Dataset excerpts:
▶

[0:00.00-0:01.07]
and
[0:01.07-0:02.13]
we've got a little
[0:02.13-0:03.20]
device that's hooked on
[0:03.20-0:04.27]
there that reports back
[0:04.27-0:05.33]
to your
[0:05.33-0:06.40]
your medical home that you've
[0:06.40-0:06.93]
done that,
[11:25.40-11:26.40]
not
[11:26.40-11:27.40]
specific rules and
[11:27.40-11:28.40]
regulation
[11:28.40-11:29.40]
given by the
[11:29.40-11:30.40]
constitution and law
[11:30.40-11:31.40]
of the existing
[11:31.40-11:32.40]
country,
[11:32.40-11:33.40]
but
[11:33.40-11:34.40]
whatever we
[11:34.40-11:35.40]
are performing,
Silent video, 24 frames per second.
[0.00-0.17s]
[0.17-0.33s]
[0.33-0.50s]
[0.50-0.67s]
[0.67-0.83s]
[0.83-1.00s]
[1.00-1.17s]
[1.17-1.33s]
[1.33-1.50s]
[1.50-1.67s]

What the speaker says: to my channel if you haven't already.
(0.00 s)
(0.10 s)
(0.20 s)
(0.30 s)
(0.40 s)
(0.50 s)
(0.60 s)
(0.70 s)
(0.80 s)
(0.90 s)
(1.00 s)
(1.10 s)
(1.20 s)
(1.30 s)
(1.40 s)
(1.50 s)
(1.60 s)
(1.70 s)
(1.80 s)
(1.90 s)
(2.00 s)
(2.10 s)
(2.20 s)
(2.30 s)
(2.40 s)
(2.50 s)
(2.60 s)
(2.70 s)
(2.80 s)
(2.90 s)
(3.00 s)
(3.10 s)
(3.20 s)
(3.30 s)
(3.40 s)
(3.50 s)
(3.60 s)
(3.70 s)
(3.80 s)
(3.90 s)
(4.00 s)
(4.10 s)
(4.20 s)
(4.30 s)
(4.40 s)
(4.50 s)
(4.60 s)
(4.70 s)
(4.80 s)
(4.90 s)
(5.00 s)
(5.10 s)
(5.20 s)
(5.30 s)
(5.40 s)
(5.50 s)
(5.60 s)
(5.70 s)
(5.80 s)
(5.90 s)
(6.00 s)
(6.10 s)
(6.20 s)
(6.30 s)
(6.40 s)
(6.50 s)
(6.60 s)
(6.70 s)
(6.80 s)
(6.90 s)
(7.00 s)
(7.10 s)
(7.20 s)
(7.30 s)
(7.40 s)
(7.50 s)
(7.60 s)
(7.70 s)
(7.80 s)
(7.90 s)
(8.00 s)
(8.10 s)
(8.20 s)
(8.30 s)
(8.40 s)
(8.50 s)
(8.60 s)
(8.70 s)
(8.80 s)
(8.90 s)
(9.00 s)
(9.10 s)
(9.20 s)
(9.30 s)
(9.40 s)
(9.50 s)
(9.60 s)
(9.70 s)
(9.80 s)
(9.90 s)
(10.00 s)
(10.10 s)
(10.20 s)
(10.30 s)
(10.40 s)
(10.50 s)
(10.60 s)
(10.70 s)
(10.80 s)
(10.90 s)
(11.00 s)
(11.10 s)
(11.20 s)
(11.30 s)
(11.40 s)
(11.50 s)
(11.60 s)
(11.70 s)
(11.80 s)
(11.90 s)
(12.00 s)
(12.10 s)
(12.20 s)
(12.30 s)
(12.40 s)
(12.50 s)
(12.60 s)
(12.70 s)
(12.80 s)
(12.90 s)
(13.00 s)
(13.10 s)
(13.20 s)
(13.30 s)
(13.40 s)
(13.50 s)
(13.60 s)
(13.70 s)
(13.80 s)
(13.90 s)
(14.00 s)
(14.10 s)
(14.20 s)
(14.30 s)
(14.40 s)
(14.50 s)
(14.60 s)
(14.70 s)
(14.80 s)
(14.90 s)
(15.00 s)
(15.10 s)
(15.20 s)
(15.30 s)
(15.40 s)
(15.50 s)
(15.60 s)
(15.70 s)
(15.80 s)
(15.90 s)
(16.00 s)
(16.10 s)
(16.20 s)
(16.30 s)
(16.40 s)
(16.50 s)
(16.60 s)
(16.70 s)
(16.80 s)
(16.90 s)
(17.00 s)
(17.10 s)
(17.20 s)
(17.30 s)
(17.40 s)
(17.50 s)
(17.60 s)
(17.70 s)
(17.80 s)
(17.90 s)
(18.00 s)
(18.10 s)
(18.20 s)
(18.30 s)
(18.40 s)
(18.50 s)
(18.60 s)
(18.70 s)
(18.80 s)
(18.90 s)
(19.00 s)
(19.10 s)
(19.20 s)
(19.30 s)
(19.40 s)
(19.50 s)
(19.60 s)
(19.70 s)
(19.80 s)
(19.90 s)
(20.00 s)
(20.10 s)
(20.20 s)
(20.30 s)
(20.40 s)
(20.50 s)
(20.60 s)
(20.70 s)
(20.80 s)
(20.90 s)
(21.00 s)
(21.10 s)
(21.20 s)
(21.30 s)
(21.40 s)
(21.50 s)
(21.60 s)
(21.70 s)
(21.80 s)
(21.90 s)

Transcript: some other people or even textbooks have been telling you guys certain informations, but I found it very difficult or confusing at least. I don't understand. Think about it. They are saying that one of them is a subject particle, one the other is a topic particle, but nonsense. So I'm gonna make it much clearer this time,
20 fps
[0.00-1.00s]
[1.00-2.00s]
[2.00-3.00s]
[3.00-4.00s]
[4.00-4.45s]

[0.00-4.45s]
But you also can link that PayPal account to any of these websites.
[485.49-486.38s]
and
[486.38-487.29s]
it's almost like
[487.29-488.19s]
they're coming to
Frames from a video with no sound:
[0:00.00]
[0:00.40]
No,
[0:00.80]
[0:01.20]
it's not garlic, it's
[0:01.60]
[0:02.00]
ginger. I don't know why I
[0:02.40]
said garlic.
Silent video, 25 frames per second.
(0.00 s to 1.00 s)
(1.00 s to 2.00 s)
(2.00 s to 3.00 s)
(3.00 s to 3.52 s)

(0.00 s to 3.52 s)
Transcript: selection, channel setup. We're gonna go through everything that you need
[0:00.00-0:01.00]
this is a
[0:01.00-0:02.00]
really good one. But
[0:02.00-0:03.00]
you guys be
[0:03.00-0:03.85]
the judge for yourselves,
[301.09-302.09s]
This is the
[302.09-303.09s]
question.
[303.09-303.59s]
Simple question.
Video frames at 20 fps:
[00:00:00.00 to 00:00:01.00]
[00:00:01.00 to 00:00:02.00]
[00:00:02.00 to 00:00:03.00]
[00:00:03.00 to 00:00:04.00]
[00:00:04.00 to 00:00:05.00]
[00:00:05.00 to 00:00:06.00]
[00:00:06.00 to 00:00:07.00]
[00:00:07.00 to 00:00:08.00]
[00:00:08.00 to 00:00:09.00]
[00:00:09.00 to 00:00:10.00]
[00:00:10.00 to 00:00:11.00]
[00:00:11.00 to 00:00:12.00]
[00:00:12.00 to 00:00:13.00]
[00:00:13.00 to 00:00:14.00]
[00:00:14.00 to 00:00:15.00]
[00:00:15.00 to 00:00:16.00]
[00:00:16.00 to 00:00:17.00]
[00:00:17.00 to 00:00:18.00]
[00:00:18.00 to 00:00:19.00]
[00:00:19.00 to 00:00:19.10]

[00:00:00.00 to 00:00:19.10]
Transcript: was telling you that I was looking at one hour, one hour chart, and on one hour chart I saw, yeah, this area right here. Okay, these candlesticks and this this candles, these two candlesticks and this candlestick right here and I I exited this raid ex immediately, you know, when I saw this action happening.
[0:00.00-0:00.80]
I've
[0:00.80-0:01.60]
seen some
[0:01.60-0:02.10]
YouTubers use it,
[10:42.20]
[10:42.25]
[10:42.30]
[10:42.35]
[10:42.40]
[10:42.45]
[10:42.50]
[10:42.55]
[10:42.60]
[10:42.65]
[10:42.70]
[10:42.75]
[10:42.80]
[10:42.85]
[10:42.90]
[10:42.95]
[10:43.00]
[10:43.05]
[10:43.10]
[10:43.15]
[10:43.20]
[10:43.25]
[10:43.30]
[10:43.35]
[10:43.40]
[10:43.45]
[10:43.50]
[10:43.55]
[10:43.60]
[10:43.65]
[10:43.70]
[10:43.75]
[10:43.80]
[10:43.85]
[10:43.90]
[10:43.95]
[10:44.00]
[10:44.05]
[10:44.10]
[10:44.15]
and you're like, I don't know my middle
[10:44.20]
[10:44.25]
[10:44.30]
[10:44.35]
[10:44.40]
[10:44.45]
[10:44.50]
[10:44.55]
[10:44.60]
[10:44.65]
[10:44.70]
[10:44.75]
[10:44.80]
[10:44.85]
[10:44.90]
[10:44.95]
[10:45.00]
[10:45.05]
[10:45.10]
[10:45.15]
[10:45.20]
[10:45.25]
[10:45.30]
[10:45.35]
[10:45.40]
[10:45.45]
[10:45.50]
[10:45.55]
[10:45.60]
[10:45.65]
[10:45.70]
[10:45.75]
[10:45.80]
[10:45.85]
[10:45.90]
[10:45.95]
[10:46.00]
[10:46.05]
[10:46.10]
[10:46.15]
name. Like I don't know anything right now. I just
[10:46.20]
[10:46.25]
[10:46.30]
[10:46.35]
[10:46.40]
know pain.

◀

## Your assignment
Check each line above for "Silent" and return the ones that have it.

## Answer to the exercise
Silent video, 24 frames per second.
Silent video, 25 frames per second.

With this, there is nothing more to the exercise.